La nouvelle Commission européenne a sans aucun doute du pain sur la planche. Outre les inquiétudes concernant la compétitivité économique européenne, l’UE est confrontée à une situation sécuritaire incertaine après le retour de Donald Trump.
Aneta Stefańczyk est analyste des politiques publiques, groupe de réflexion polonais Reform Institute.
Maintenir la transition propre sur la bonne voie reste essentiel pour l’avenir économique de l’Europe. Mais les recherches menées par l’Observatoire européen de la neutralité climatique (ECNO) ont révélé qu’il existe un sérieux manque de données sur les performances de l’Europe.
L’analyse a révélé que sur les 124 indicateurs choisis pour fournir une image complète des progrès, 36 présentaient des problèmes de disponibilité des données, ce qui a entravé l’évaluation de l’état des objectifs clés.
Ces indicateurs éclairent 13 « éléments de base » nécessaires à la construction d’une UE neutre pour le climat d’ici 2050, ainsi que leurs catalyseurs.
Malgré l’abondance de données liées au climat, il n’existe aucun mécanisme systématique permettant de transformer ces informations en informations exploitables pour l’élaboration des politiques. Même si la Commission européenne suit les émissions de gaz à effet de serre (GES), elle ne prend pas pleinement en compte les conditions favorables essentielles à une transition réussie.
Par exemple, la décarbonation de la base industrielle européenne nécessite des efforts coordonnés en matière de R&D, d’accès au financement, de marchés leaders et de développement des infrastructures. Pourtant, les données qui soutiennent ces processus sont dispersées et manquent de cohérence. Sans une approche rationalisée, l’UE risque de recourir à de multiples stratégies allant dans des directions différentes, retardant ainsi la transition à un moment où la rapidité est cruciale.
L’évaluation met également en évidence des lacunes importantes en matière de disponibilité, de qualité et de fréquence des données dans des domaines clés. En termes d’adaptation et de changements sociétaux, les informations sont insuffisantes sur l’efficacité avec laquelle l’Europe gère l’adaptation au climat ou encourage des changements de mode de vie alignés sur la neutralité climatique.
Tous ces éléments sont essentiels pour permettre et réaliser la transition vers une économie européenne compétitive et neutre pour le climat. Mais sans informations adéquates, ceux qui sont chargés de les réaliser risquent de voler à l’aveugle. L’Europe a besoin de données de haute qualité sur la transition.
En outre, seuls 13 des 27 plans nationaux en matière d’énergie et de climat (PNEC) mis à jour ont été soumis jusqu’à présent par les États membres, ce qui laisse un vide important dans la transparence de l’action nationale.

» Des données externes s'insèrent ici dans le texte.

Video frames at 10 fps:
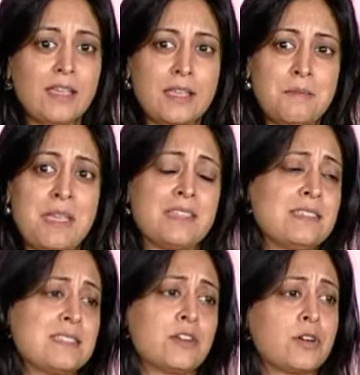can make
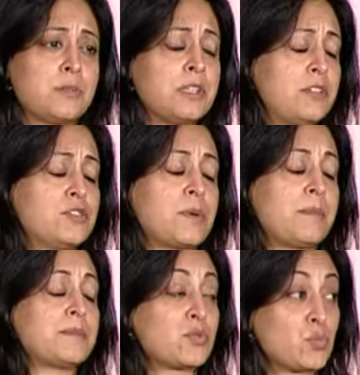these incredibly huge
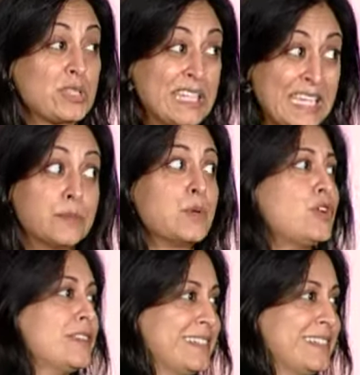problems relatable.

Le rapport Draghi a mis l’accent sur la nécessité de rendre la gouvernance européenne plus efficace et plus rationalisée. Un domaine évident où cela peut être réalisé, avec des bénéfices potentiellement énormes, réside dans des améliorations ciblées du système de planification et de reporting par les États membres, afin d’éclairer l’élaboration des politiques de l’UE.
Cela ne doit pas nécessairement alourdir la charge de reporting : dans de nombreux cas, il s’agit d’utiliser correctement les données déjà collectées, de suivre les progrès de manière systématique et de garantir qu’elles éclairent la législation dans le cadre du Clean Industrial Deal.
Comme l’a recommandé l’ECNO : « En intégrant les activités existantes de planification, de suivi et de reporting, un cadre révisé de suivi de la transition de l’UE pourrait conduire à une plus grande comparabilité, faciliter les évaluations et accroître la transparence. »
Créer une telle boussole pour l’élaboration des politiques de l’UE n’est pas une option, c’est un instrument essentiel pour garantir que l’UE soit en mesure de réaliser la transition en tant qu’élément central du renforcement de la compétitivité.
L’ajouter à la boîte à outils de gouvernance devrait être une priorité absolue pour la nouvelle Commission.